* [WHAT IS BEING ASKED]: All the data below goes into the copy word for word, but the pictures don't.

* [PROVIDED ENTRIES]:
§ §

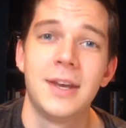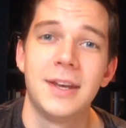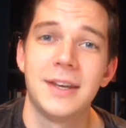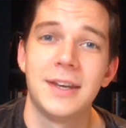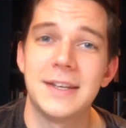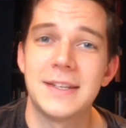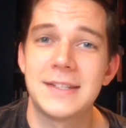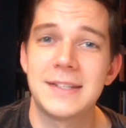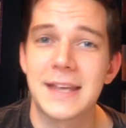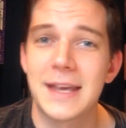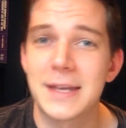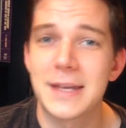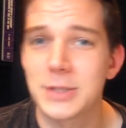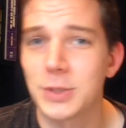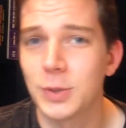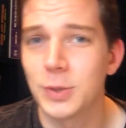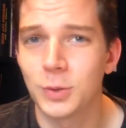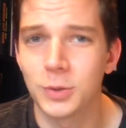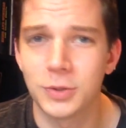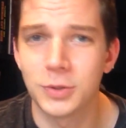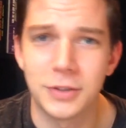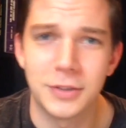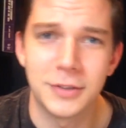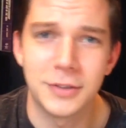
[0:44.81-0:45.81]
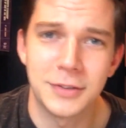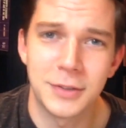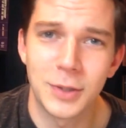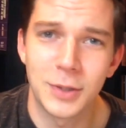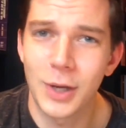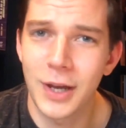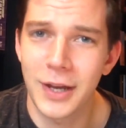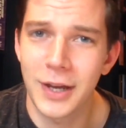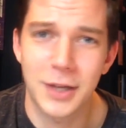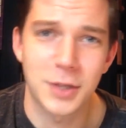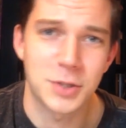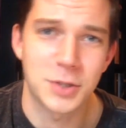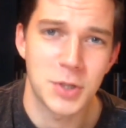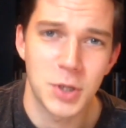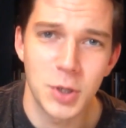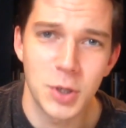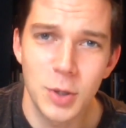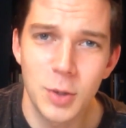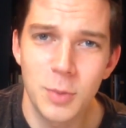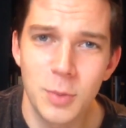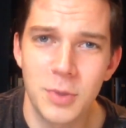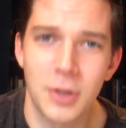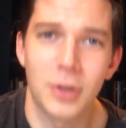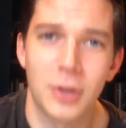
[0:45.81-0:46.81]
He says, you, you're like a
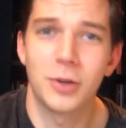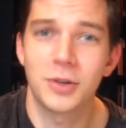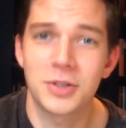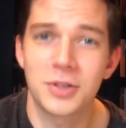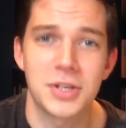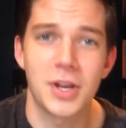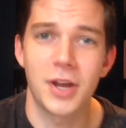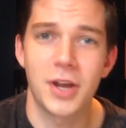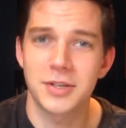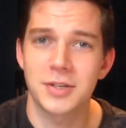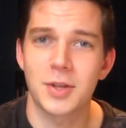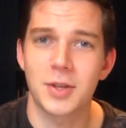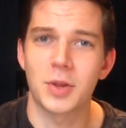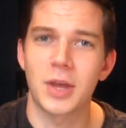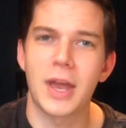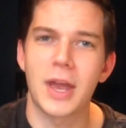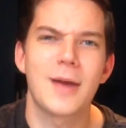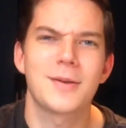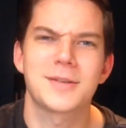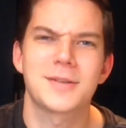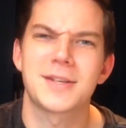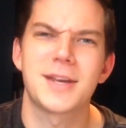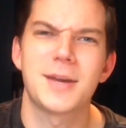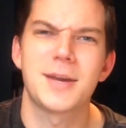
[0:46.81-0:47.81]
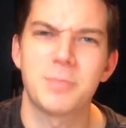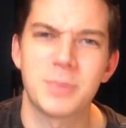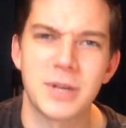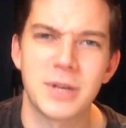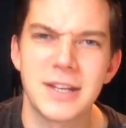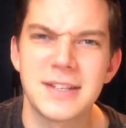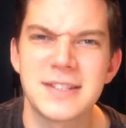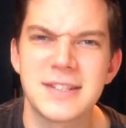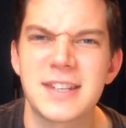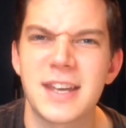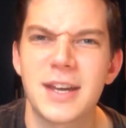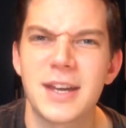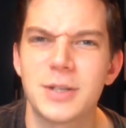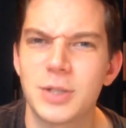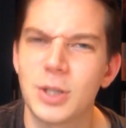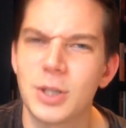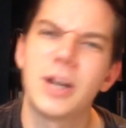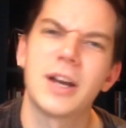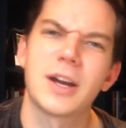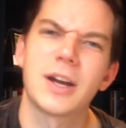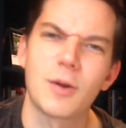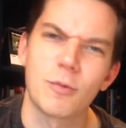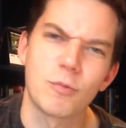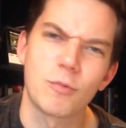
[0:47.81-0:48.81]
tomb that looks nice on the outside, but inside you're
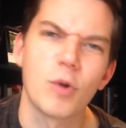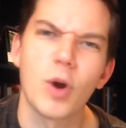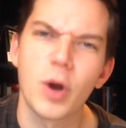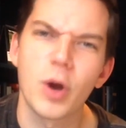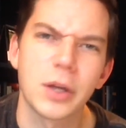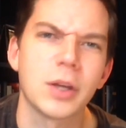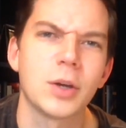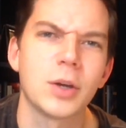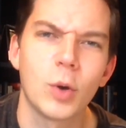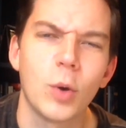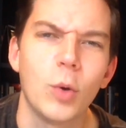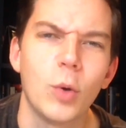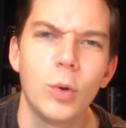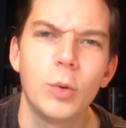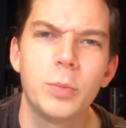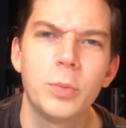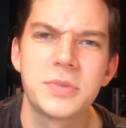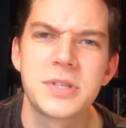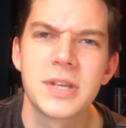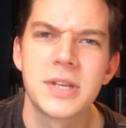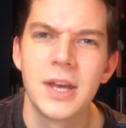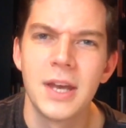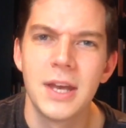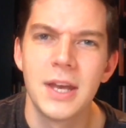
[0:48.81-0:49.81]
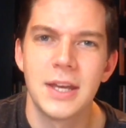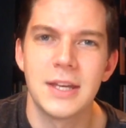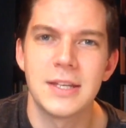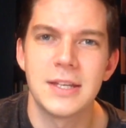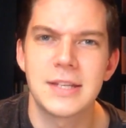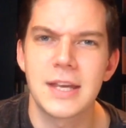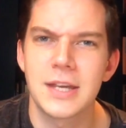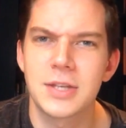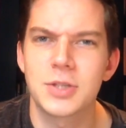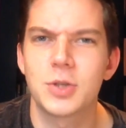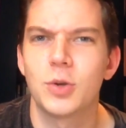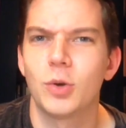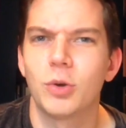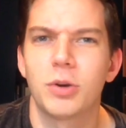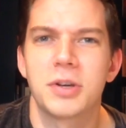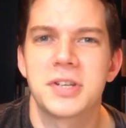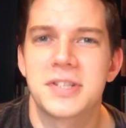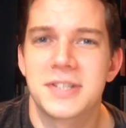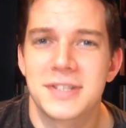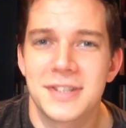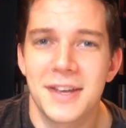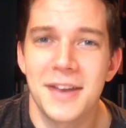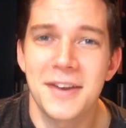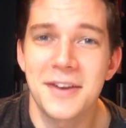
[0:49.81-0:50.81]
like a rotting corpse. He says, you're a
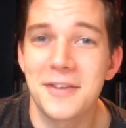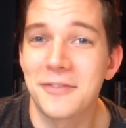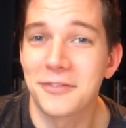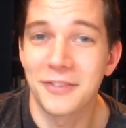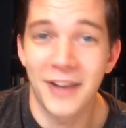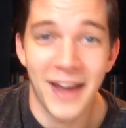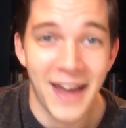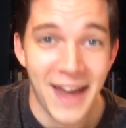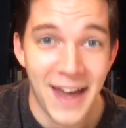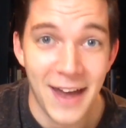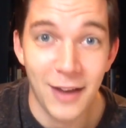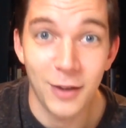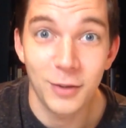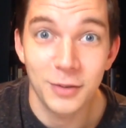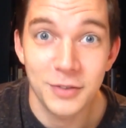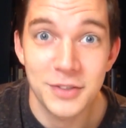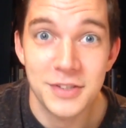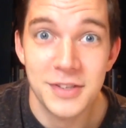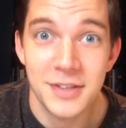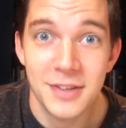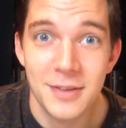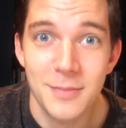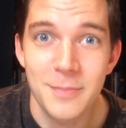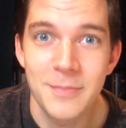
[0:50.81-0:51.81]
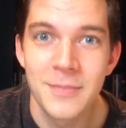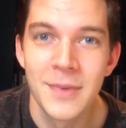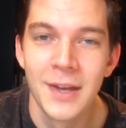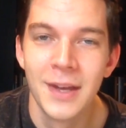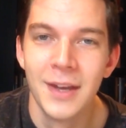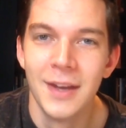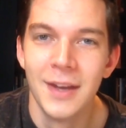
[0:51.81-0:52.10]
son of hell to them.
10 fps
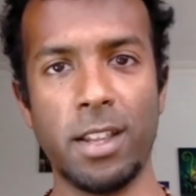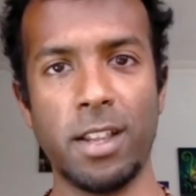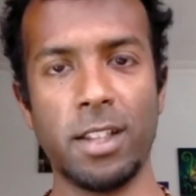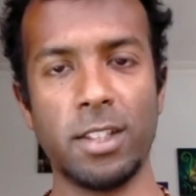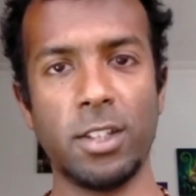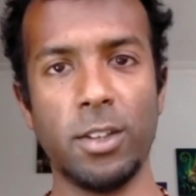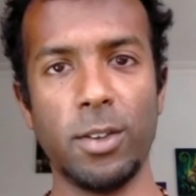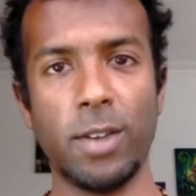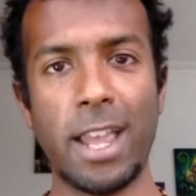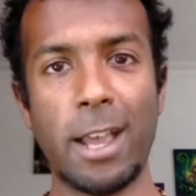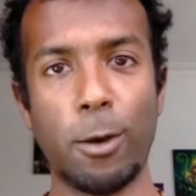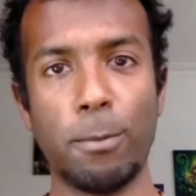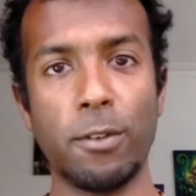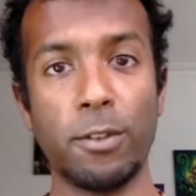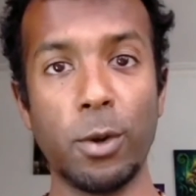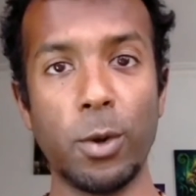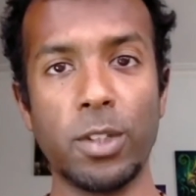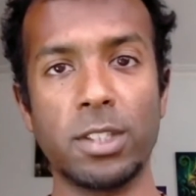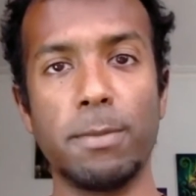to help, of course,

§ §

* [SOLUTION]:
[0:44.81-0:45.81]
[0:45.81-0:46.81]
He says, you, you're like a
[0:46.81-0:47.81]
[0:47.81-0:48.81]
tomb that looks nice on the outside, but inside you're
[0:48.81-0:49.81]
[0:49.81-0:50.81]
like a rotting corpse. He says, you're a
[0:50.81-0:51.81]
[0:51.81-0:52.10]
son of hell to them.
10 fps
to help, of course,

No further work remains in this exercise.